> **Assigned task**:
Find the line that contains "(2.00 s to 3.00 s)" in the entries below. Restate it and every line after it, word for word, with no pictures.

[Data excerpts]
------------------------------------------------------------
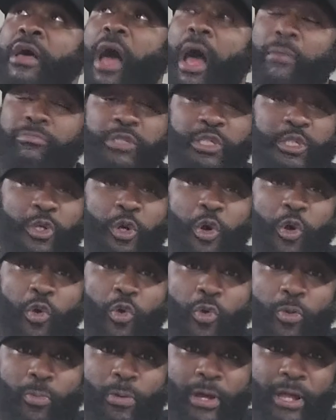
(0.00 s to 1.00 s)
I'm sure
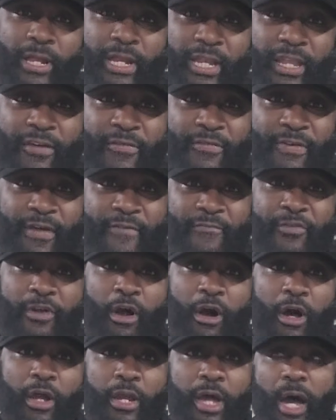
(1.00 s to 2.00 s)
Uber and Lyft have
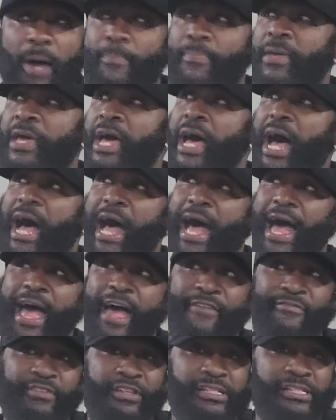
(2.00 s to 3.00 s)
gone up. I
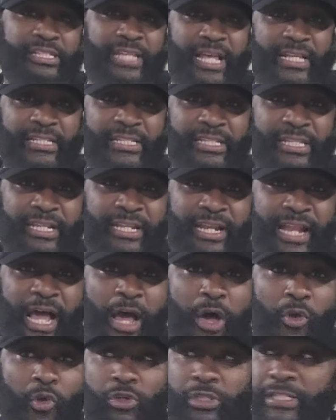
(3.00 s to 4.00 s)
haven't tested it
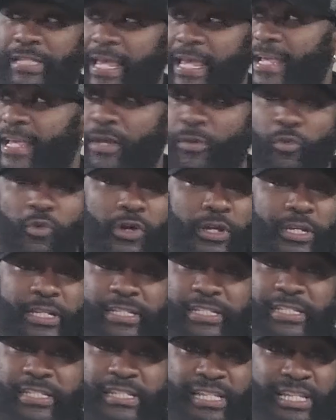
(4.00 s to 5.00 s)
out or taken one
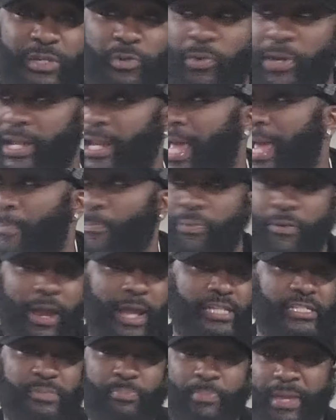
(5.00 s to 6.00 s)
to see where that
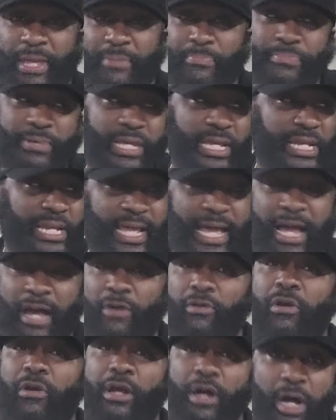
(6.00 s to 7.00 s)
price may be
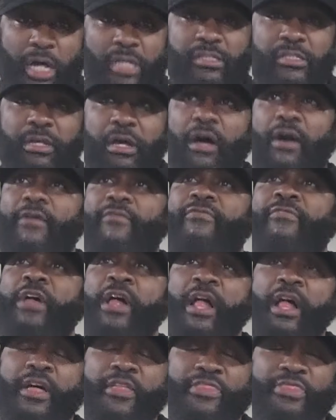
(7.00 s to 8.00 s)
now because of
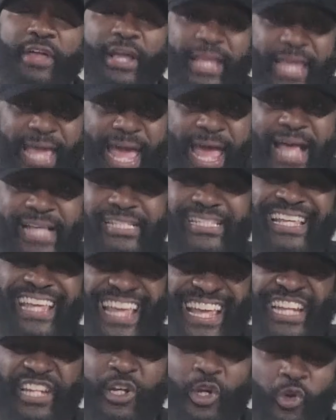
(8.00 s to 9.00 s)
the gas
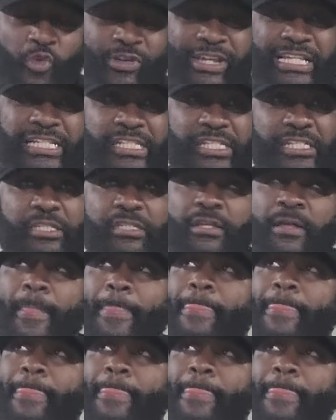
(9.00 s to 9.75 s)
increase.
------------------------------------------------------------
> **Exercise output**:
(2.00 s to 3.00 s)
gone up. I
(3.00 s to 4.00 s)
haven't tested it
(4.00 s to 5.00 s)
out or taken one
(5.00 s to 6.00 s)
to see where that
(6.00 s to 7.00 s)
price may be
(7.00 s to 8.00 s)
now because of
(8.00 s to 9.00 s)
the gas
(9.00 s to 9.75 s)
increase.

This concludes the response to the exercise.